INFORMATION PROVIDED:
○ ○ ○
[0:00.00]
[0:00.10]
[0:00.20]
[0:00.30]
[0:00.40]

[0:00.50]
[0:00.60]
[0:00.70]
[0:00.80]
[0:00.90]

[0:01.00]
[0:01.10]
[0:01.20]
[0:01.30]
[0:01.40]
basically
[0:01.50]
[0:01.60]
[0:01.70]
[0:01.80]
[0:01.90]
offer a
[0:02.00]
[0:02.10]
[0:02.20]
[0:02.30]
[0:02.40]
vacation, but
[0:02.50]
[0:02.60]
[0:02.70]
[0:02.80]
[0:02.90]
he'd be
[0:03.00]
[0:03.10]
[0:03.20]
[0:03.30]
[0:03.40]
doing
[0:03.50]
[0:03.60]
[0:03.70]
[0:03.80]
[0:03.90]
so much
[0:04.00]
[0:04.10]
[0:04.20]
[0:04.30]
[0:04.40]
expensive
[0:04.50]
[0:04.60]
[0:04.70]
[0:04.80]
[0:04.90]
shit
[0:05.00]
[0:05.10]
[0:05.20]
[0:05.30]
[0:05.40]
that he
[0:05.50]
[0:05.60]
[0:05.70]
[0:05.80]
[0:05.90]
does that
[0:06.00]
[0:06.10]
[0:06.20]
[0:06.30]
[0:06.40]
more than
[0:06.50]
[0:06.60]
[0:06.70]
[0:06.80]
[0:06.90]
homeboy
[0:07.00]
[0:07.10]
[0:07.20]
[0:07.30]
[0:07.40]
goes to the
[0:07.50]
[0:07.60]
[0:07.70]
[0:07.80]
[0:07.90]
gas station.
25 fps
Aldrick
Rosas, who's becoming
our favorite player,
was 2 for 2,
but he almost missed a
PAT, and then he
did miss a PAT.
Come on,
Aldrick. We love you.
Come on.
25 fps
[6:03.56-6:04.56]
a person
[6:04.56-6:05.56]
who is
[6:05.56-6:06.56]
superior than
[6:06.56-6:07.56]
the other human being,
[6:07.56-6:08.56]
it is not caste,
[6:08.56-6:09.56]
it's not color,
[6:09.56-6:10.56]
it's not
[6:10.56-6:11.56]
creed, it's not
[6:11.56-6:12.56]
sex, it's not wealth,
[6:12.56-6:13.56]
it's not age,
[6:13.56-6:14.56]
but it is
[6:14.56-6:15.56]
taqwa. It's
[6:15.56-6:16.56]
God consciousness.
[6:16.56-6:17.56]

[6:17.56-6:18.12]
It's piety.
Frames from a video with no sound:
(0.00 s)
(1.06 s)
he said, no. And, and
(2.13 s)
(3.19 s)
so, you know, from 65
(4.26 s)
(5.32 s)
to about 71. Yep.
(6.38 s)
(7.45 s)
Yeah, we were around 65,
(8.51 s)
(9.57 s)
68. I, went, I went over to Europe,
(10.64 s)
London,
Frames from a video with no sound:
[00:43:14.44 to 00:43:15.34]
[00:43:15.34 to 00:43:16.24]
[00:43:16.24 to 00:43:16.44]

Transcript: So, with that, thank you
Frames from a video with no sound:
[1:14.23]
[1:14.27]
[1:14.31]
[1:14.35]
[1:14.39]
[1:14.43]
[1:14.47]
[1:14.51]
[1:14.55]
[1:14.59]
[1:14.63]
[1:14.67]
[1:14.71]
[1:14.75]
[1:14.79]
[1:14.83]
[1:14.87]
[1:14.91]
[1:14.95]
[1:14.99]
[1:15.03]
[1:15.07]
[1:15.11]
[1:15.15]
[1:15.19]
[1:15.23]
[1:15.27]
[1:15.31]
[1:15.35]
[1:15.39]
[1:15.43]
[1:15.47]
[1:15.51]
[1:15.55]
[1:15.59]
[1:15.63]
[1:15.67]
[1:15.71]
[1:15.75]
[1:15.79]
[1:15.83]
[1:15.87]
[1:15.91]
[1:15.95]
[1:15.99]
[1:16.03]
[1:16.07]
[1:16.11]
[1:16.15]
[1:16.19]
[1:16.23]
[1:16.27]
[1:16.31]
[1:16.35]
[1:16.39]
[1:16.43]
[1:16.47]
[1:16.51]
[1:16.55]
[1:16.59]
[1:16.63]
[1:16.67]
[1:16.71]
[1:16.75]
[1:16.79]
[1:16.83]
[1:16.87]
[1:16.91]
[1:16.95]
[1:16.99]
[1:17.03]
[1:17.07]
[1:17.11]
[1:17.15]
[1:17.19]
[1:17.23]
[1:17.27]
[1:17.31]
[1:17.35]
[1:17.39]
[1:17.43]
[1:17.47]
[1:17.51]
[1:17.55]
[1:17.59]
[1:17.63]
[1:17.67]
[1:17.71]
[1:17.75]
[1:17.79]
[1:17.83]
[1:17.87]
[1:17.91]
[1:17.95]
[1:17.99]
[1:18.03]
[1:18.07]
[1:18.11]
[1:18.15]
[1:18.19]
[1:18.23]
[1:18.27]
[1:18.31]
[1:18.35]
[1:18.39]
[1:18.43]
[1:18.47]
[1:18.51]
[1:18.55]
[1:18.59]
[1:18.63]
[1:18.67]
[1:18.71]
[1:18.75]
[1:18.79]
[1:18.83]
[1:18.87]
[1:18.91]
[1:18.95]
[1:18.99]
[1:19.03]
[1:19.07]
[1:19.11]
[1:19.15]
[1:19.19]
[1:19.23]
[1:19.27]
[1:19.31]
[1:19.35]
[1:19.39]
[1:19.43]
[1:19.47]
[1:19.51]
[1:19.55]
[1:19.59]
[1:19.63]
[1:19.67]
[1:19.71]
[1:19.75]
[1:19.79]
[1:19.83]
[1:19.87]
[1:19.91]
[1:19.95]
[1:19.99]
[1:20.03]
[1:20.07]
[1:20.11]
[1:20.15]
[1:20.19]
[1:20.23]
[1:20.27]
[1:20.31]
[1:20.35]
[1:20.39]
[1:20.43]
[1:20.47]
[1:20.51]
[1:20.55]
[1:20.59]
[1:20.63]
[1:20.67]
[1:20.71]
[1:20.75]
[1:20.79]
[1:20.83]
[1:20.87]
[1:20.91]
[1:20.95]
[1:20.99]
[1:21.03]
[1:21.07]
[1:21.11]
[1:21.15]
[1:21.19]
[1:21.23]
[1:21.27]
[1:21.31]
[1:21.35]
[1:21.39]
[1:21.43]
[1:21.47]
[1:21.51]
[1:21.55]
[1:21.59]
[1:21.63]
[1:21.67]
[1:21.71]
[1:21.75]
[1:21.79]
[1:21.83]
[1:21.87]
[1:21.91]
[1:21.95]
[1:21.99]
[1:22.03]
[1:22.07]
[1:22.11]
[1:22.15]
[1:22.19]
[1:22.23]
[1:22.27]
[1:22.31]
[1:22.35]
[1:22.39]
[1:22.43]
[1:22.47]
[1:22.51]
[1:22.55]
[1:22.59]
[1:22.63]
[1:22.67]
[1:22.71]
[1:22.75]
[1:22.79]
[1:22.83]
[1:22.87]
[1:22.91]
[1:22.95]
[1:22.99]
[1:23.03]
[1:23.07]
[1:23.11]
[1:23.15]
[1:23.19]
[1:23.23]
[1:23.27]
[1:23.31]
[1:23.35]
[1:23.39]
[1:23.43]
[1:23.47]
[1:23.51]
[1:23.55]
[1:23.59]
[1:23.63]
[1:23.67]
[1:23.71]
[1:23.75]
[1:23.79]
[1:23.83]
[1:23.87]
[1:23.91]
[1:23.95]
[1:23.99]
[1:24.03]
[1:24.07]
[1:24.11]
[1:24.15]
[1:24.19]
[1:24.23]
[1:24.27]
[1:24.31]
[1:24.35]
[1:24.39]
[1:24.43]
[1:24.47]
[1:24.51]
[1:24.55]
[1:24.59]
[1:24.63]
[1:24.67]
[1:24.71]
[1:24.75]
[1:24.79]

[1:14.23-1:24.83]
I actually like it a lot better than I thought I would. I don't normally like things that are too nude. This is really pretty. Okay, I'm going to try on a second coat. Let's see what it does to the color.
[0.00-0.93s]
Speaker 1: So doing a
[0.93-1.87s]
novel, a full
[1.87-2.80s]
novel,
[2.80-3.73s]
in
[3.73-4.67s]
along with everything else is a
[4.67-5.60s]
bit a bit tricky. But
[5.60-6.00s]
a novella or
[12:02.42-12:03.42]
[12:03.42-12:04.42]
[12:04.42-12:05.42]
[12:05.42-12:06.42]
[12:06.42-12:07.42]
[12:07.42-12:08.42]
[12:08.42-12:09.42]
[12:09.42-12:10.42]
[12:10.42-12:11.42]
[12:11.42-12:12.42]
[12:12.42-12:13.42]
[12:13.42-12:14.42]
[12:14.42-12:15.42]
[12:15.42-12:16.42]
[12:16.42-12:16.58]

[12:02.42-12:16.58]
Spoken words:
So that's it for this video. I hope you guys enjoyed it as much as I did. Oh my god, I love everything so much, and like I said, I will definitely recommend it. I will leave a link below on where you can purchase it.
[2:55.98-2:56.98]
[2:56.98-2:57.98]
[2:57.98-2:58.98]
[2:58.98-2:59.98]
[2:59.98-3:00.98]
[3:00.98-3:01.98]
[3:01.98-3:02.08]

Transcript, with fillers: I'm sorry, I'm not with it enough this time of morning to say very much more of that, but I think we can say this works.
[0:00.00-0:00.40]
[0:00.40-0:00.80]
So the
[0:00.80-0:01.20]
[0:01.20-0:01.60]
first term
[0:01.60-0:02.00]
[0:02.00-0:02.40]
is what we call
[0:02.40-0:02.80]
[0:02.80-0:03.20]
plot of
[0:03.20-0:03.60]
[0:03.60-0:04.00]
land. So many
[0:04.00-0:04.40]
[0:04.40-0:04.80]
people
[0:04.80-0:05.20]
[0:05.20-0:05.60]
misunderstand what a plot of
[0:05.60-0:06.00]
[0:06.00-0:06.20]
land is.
○ ○ ○
WHAT YOU WILL DO: For the listing above, how many lines contain the word "Transcript"? Respond with nothing but the number.

YOUR RESPONSE: 2